Mais comment ces neurones communiquent-ils entre eux? «Leurs branches périphériques leur servent en quelque sorte de dendrites, répond Mme Kolta. Comme tous les neurones, ils communiquent grâce à un influx nerveux qui se présente sous la forme d’une impulsion électrique appelée “potentiel d’action”. On a toujours pensé qu’une fois l’impulsion électrique engagée dans l’axone aucune action ne pouvait empêcher la propagation du signal jusqu’aux terminaisons.»
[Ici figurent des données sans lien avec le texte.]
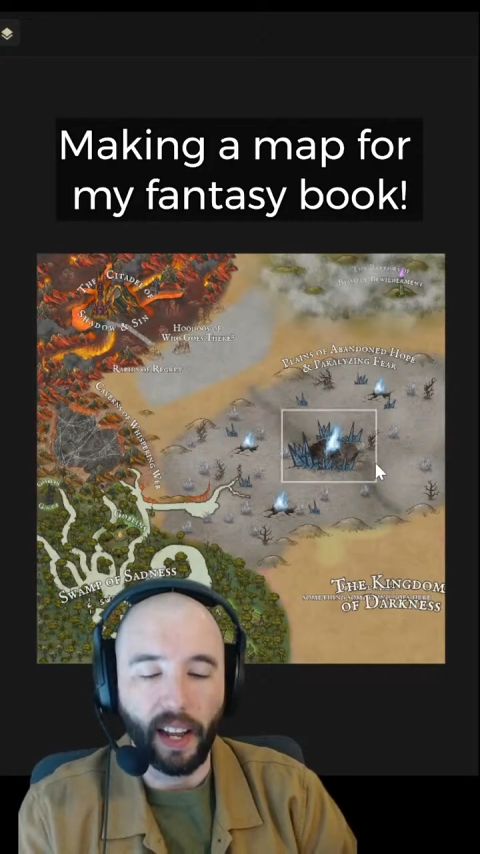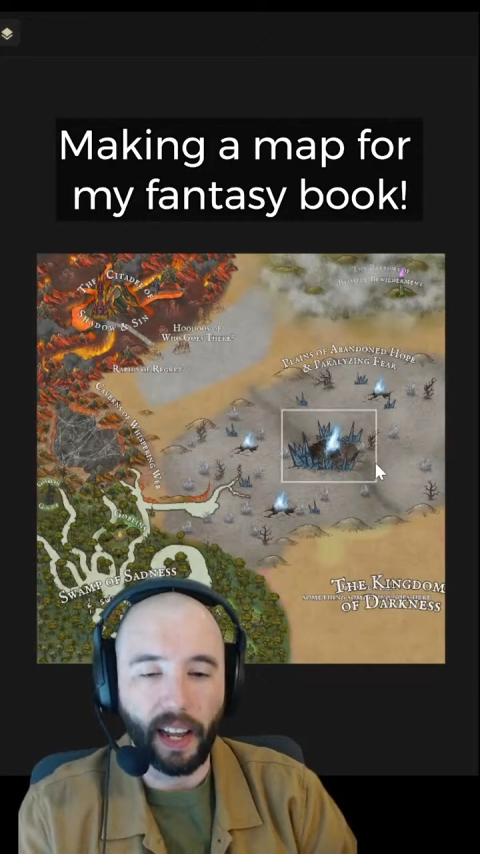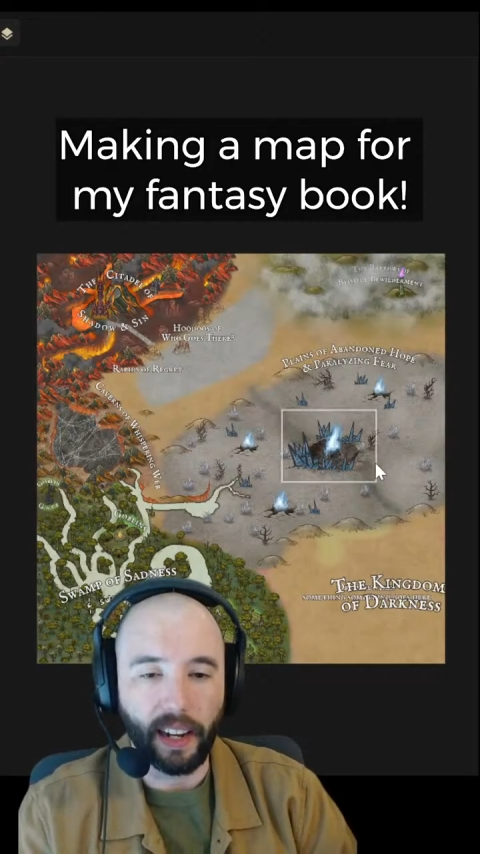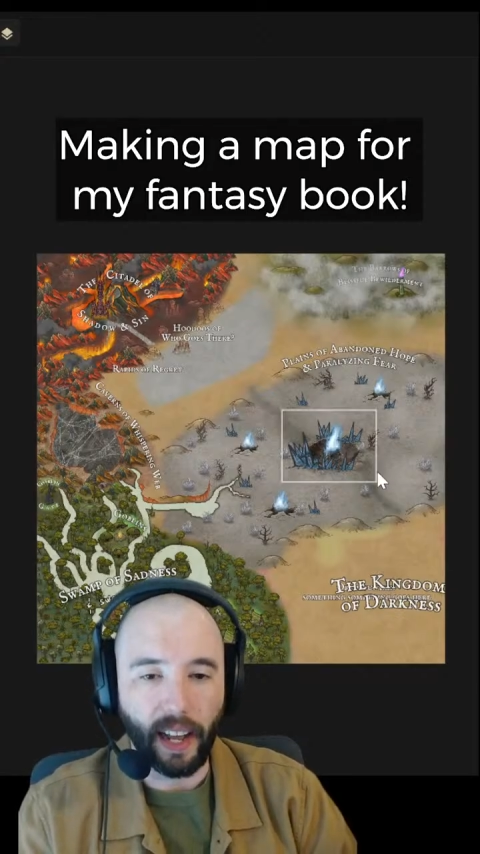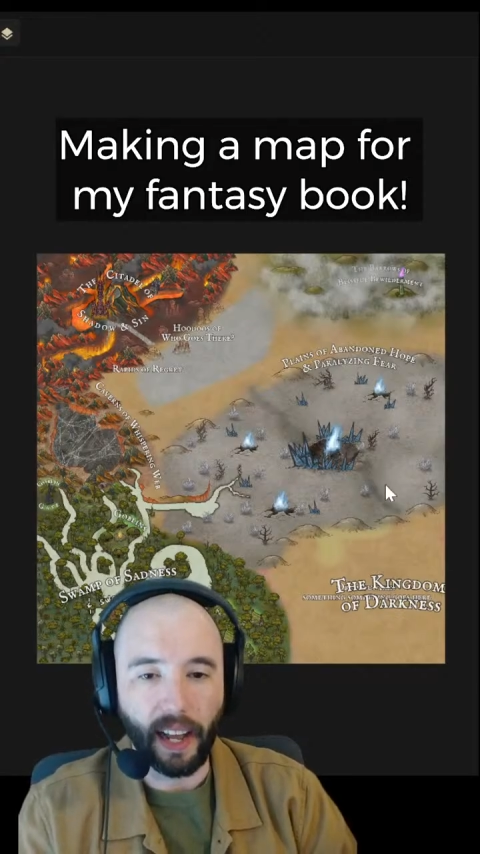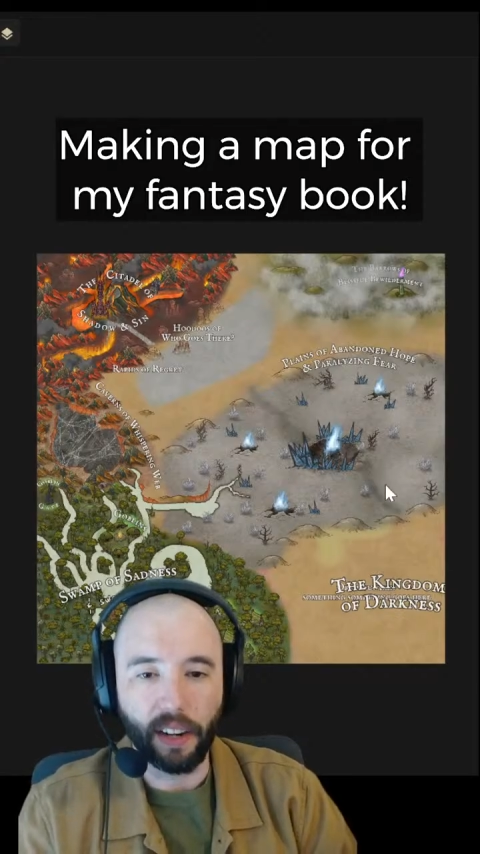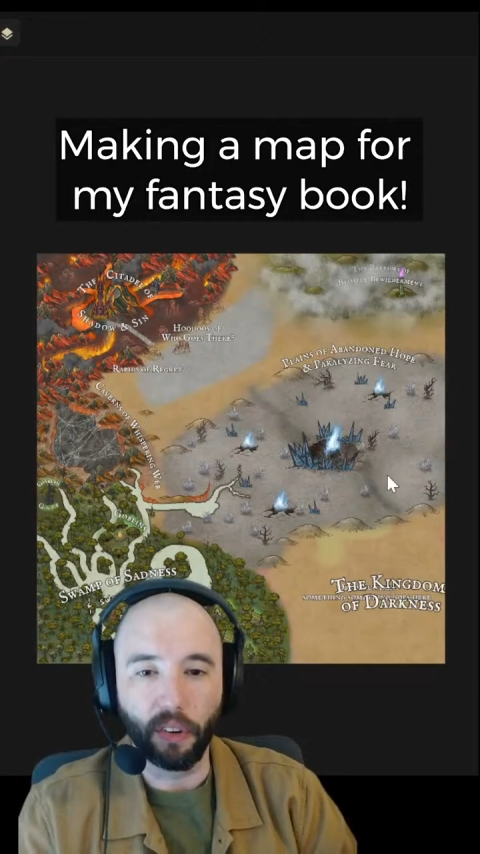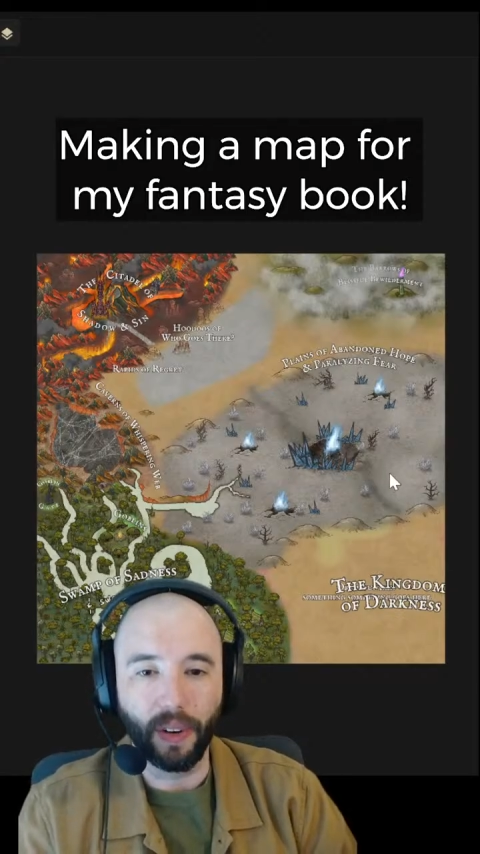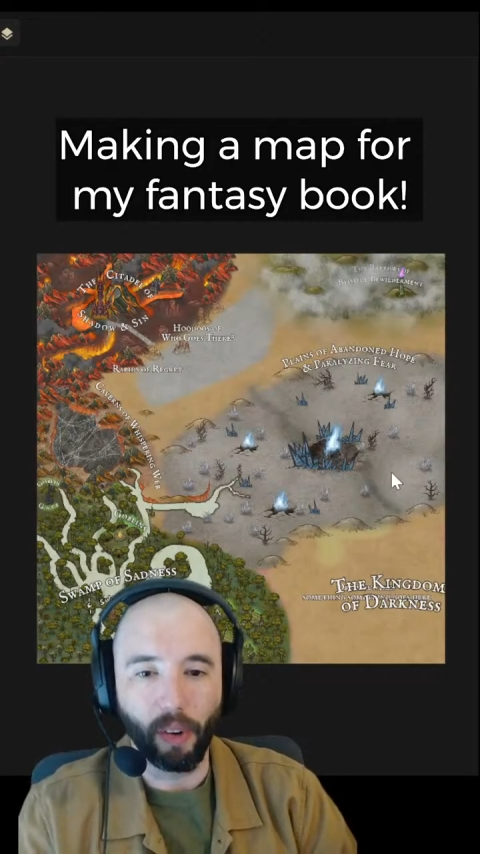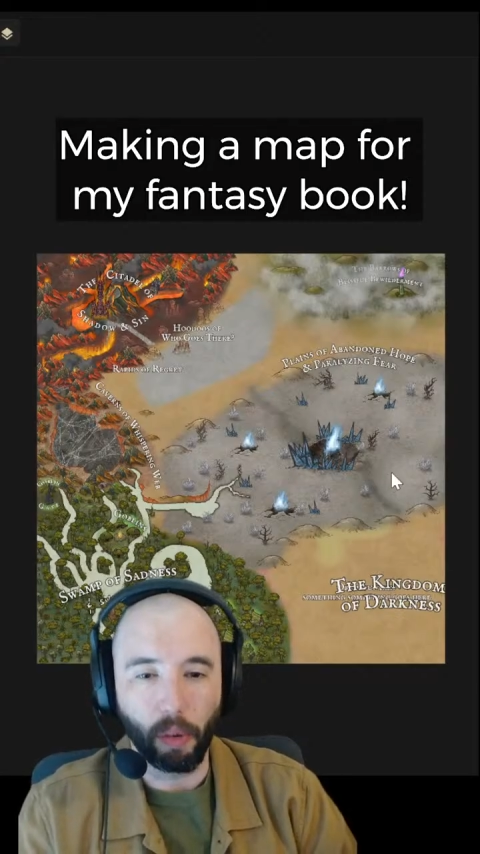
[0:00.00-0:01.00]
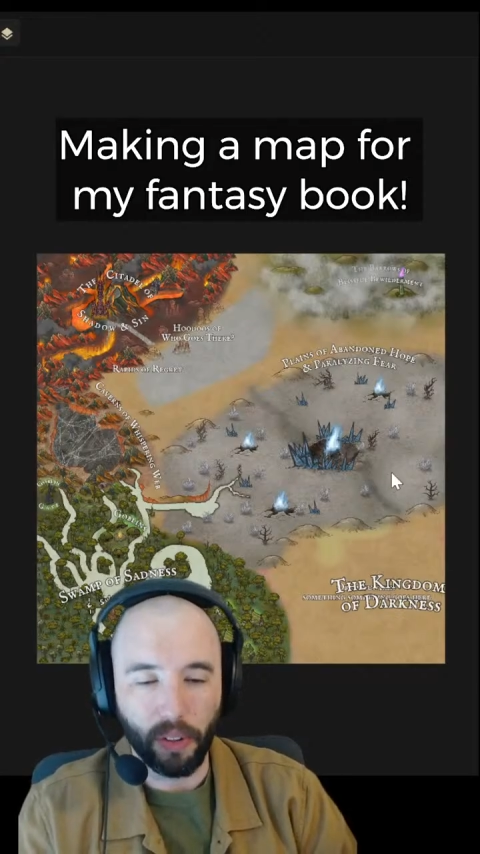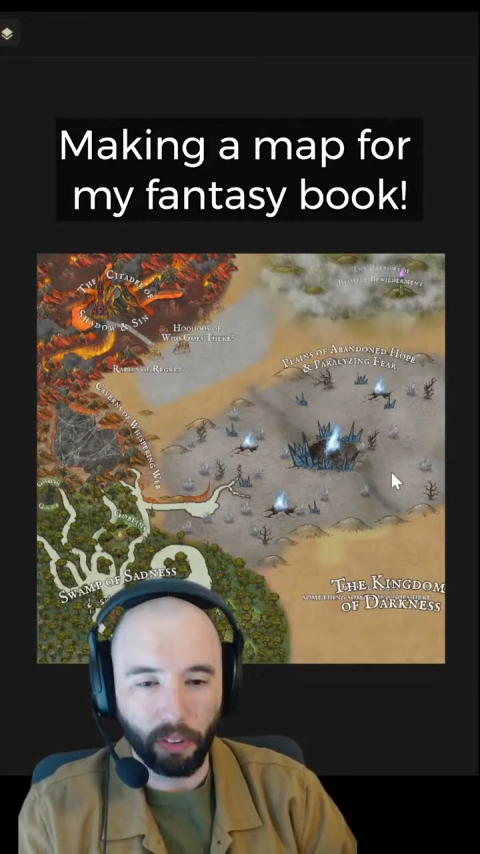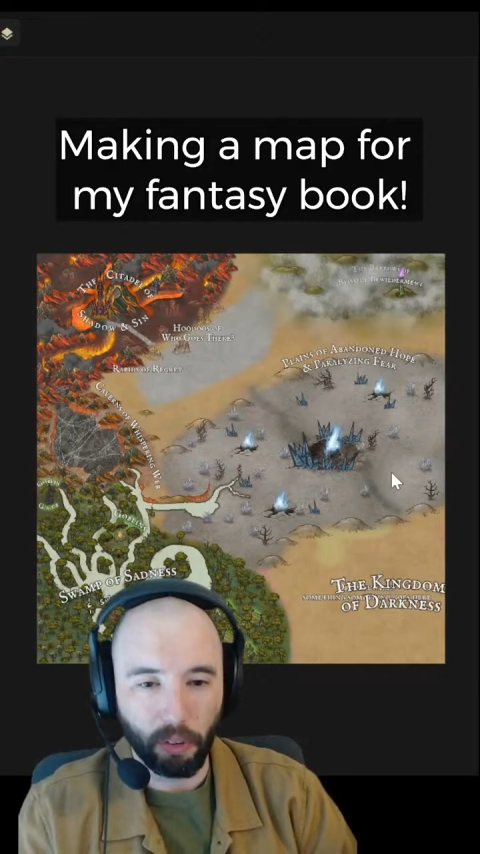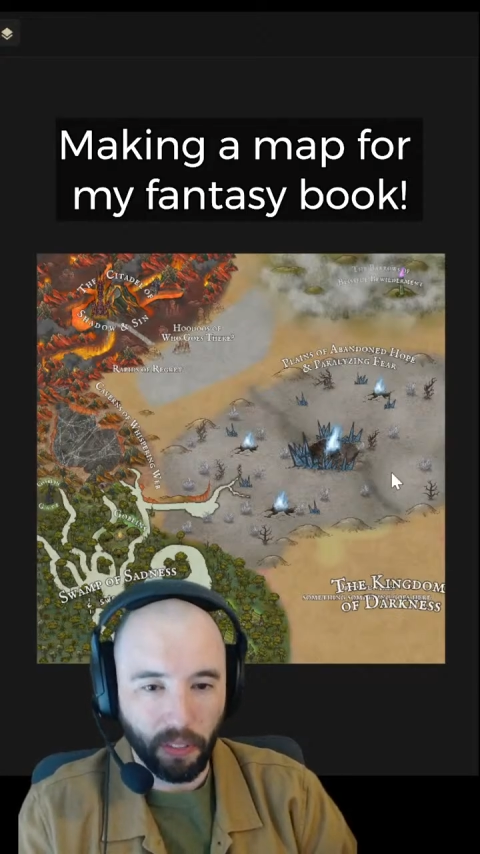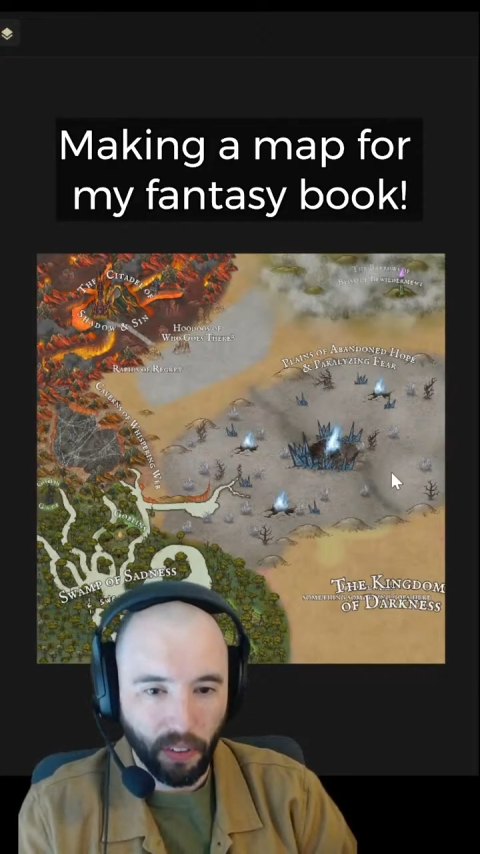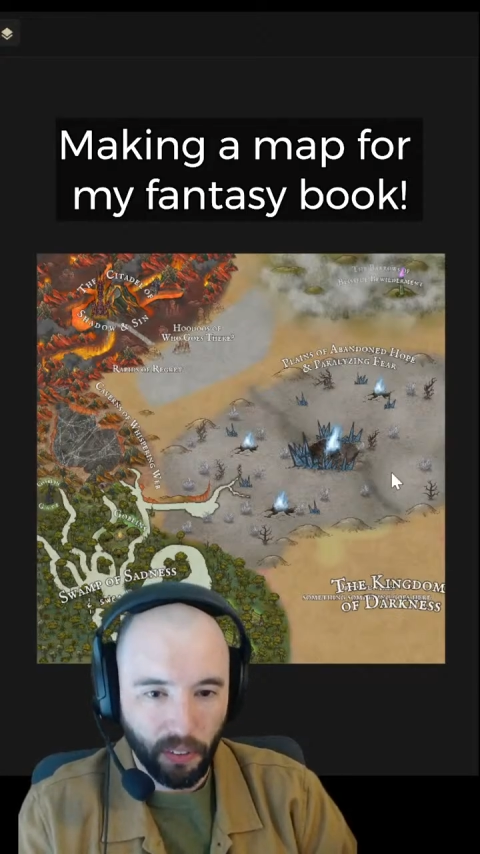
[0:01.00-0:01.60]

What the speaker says: and I don't know what we're doing with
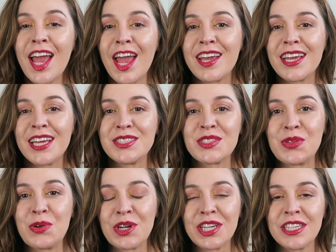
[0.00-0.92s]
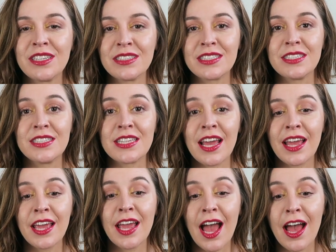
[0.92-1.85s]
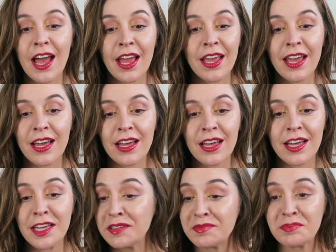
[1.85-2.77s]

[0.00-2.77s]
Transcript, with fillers: Hey, it's Lauren. Today I, uh,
L’étude de Mme Kolta montre que ce n’est pas toujours le cas. Non seulement le signal électrique peut être arrêté, mais il est aussi bidirectionnel. Le mécanisme responsable de cet arrêt du signal permet ainsi de diviser l’axone en deux parties indépendantes l’une de l’autre. Cela signifie que le neurone est capable de communiquer deux messages à la fois: par exemple la sensation et la programmation des mouvements. «Mais dans ce cas, le contrôle est exercé par un circuit moteur, précise Arlette Kolta. Or, la partie du neurone affectée à la sensation sert aussi aux mouvements, ce qui expliquerait pourquoi notre joueur de hockey ne ressent la douleur qu’une fois au repos.»

In vitro

En injectant un traceur fluorescent dans les muscles de la mâchoire de rats, Mme Kolta a réussi à localiser le neurone logé dans le système trigéminal. Elle a ensuite prélevé des tranches du tronc cérébral contenant le neurone et les a disposées dans un liquide cérébrospinal artificiel qui maintient les cellules en vie. Pour capter l’activité nerveuse du neurone, la chercheuse a utilisé une technologie de pointe. Il s’agit d’une minuscule électrode reliée à un amplificateur et à un ordinateur capable de saisir le signal électrique et de l’enregistrer.

«Cette méthode dite in vitro permet d’étudier le fonctionnement intracellulaire», résume Mme Kolta. L’ensemble des données recueillies a permis à la chercheuse de la Faculté de médecine dentaire de tirer des conclusions quant au fonctionnement des neurones sensoriels du système trigéminal. Elle compte poursuivre l’étude dans différents endroits du cerveau pour déterminer si le même principe s’applique à d’autres types de cellules nerveuses.

Et la dentisterie dans tout ça? «Le système trigéminal innerve la région faciale et péribuccale, explique Arlette Kolta. De nombreuses dysfonctions et maladies du système nerveux, dont la névralgie du nerf trijumeau, sont liées à cette zone cérébrale.»